I don't think there is a way to reliably predict or analyse post-conversion string size that's less expensive than the actual conversion. For characters, it's known that they're at most 2 bytes each, but you won't know how many codepage-switches they'll necessitate without iterating over the Unicode-string and determining the language/cp of each character.
Anyway, I've now started working on strmanip and pretty much achieved what I set out to achieve, or so I thought. In theory, everything was 100% accurate, but when I tested it, LFS screwed me good.
The problem is that certain characters present in multiple codepages are rendered differently between them. For example, Simplified Chinese (S, CP936) contains 66 characters from the Cyrillic set, but their graphical representation in LFS is not identical to the actual Cyrillic (C, CP1251) one.
Here's a comparison screeny for the string 'ЁёАБВГДЕЖЗИЙКЛМНОПРСТУФХЦЧШЩЪЫЬЭЮЯабвгдежзийклмнопрстуфхцчшщъыьэюя' (all 66 characters present in both C and S):
The first two lines are the S-version (134 bytes including '^S', hence 2 lines), the last line the C-one (68 bytes including '^C').

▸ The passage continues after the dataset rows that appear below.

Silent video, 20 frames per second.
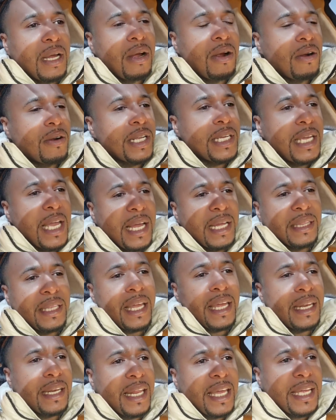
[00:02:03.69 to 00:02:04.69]
I already got
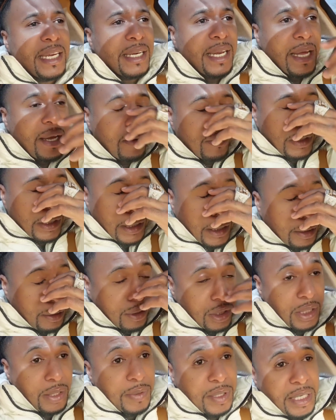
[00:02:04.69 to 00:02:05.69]
that laid down with
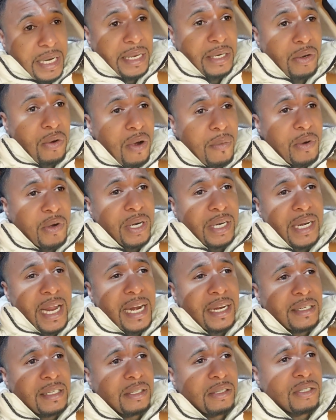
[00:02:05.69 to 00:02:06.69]
dealerships, and I know I'm on a
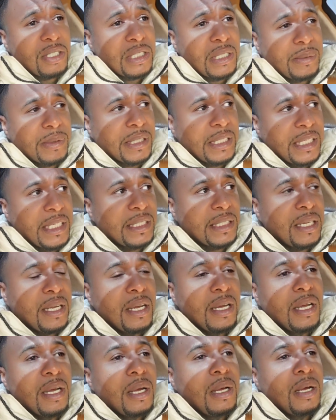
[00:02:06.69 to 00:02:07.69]
lot of dealerships list
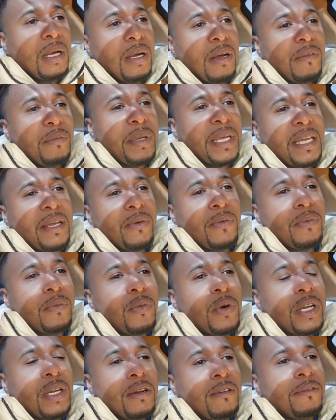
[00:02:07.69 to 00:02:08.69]
of being
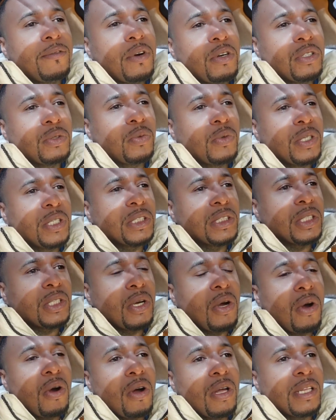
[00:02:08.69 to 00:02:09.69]
one of the first ones to
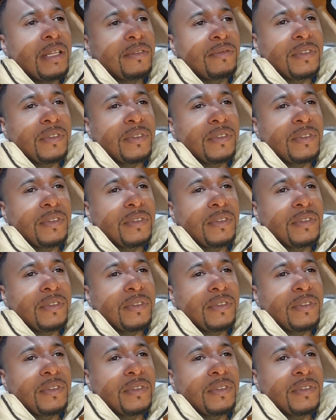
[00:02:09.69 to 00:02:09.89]
call.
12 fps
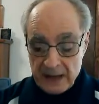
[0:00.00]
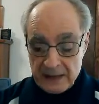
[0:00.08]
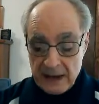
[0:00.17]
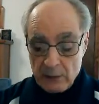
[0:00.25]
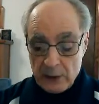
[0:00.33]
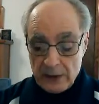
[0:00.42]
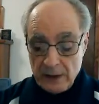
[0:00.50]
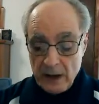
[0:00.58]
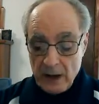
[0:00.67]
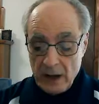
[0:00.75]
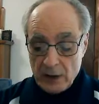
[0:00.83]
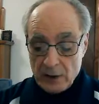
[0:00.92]
They would
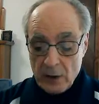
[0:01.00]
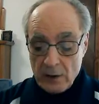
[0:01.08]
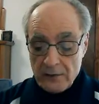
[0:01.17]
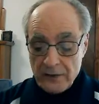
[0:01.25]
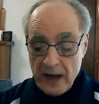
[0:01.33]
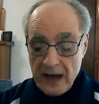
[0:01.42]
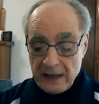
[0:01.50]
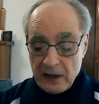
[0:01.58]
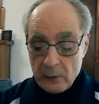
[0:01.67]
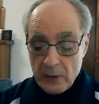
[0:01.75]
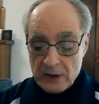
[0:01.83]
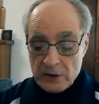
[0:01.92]
notify the
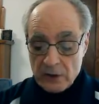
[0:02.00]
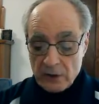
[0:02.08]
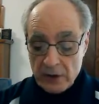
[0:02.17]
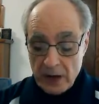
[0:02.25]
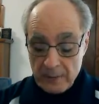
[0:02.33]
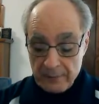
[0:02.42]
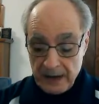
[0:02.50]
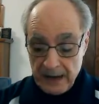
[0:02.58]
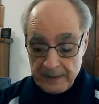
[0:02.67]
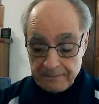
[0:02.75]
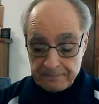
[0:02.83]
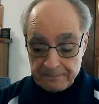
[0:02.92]
original
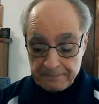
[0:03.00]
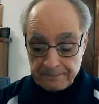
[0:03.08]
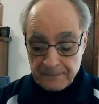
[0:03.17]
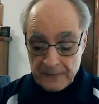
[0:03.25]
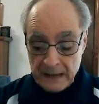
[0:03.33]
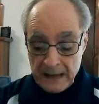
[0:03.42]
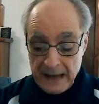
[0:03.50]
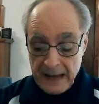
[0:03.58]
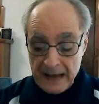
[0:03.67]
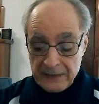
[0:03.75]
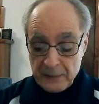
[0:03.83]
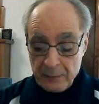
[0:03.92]
company
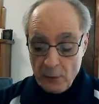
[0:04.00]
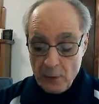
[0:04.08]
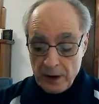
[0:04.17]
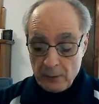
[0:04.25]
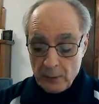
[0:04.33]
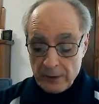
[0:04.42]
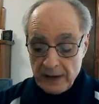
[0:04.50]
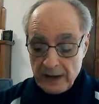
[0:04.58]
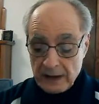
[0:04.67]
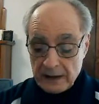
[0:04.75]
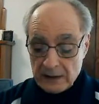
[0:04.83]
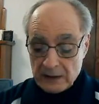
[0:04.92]
at the point where
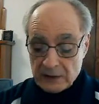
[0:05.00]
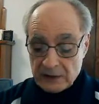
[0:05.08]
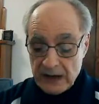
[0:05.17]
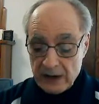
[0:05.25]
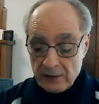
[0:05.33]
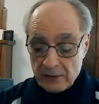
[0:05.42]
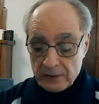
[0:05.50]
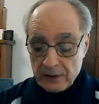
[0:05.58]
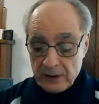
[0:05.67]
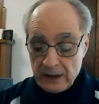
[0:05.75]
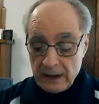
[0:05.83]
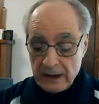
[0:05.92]
they settled,
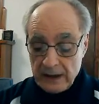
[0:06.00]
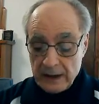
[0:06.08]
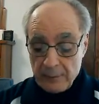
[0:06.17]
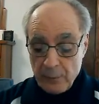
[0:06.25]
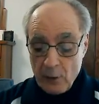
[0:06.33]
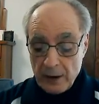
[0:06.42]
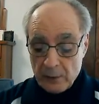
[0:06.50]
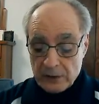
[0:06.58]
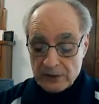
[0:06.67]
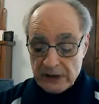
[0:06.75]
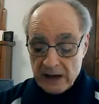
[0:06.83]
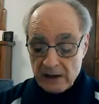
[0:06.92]
and the point was
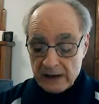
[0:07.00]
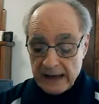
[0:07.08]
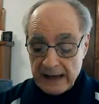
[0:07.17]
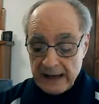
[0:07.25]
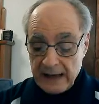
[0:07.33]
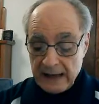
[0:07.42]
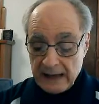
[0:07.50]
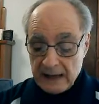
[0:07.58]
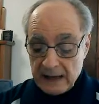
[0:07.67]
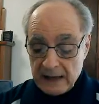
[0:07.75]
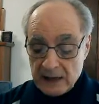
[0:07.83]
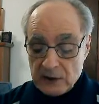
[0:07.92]
settled at a
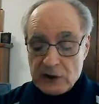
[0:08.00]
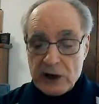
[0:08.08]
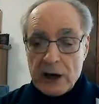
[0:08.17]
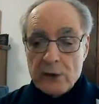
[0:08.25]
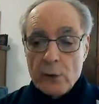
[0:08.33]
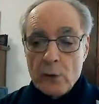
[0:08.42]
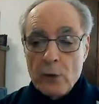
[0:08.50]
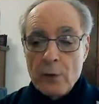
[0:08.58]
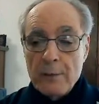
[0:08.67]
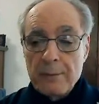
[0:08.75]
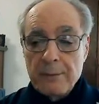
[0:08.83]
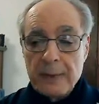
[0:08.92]

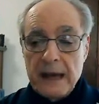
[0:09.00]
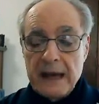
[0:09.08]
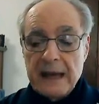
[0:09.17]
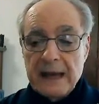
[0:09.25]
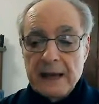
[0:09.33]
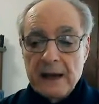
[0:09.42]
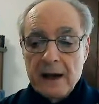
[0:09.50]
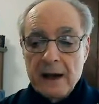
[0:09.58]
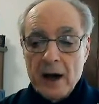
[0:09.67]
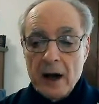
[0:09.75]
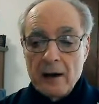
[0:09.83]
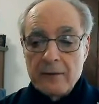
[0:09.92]
general meeting
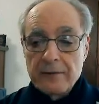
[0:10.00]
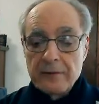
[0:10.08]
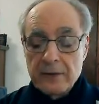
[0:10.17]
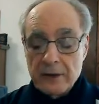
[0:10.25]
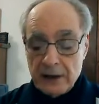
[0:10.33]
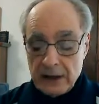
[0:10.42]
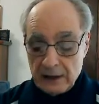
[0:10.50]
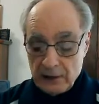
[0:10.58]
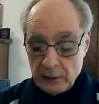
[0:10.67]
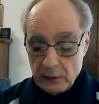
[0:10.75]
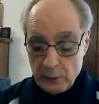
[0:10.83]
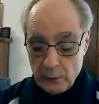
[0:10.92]
of the
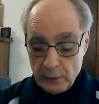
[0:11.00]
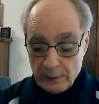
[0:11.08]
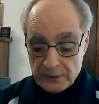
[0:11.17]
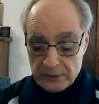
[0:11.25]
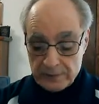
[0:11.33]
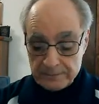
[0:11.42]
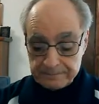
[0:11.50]
groups.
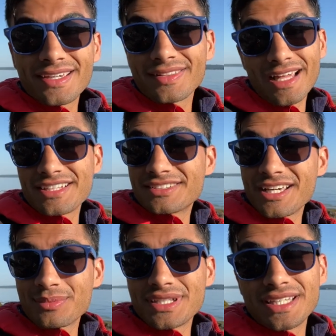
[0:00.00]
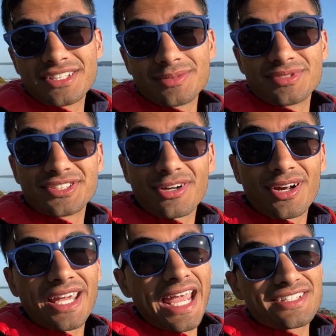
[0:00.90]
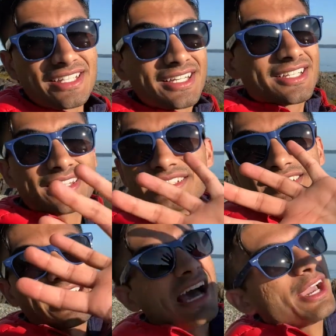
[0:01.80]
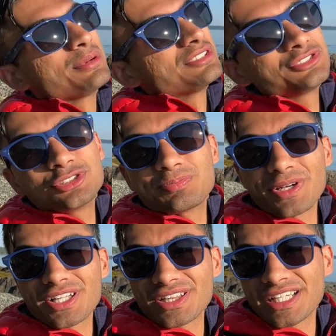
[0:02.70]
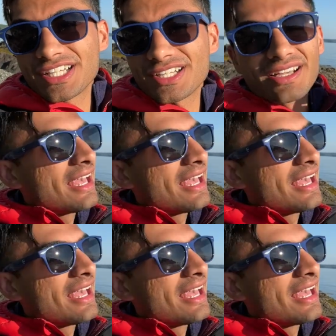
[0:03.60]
Last night we did some stargazing because the sky was super clear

Obviously that renders strmanip's sort of "lazy" conversion useless, because it not only produces visually incorrect but also significantly larger results than it should. The problem is, while detecting this is relatively easy for L, E, T, B, C and G, it's not at all easy for J, H, S and K because these are unified in the Unicode standard as CJK Unified Ideographs.
I'm now in the process of rewriting strmanip entirely, not only because of the issues above but also because there are some reliability issues with Python 2.7's (haven't checked 3/3.2) native conversion mappings.
Among other things, fromUnicode() will determine the Unicode Block of a character and select the appropriate codepage based on that. It'll also attempt to guess which codepage to use for CJK input based on whether the majority of the string is kana (making it most likely Japanese) or hangul (Korean), otherwise it'll default to Chinese.
This is some complex stuff and I realise I've taken this a bit far off-topic, if it bothers anyone just split the topic
If all goes according to plan, I'll also be able to provide conversion mappings for PRISM, though obviously not to and from Unicode but rather UTF-8 directly, since PHP doesn't have native Unicode support (yet).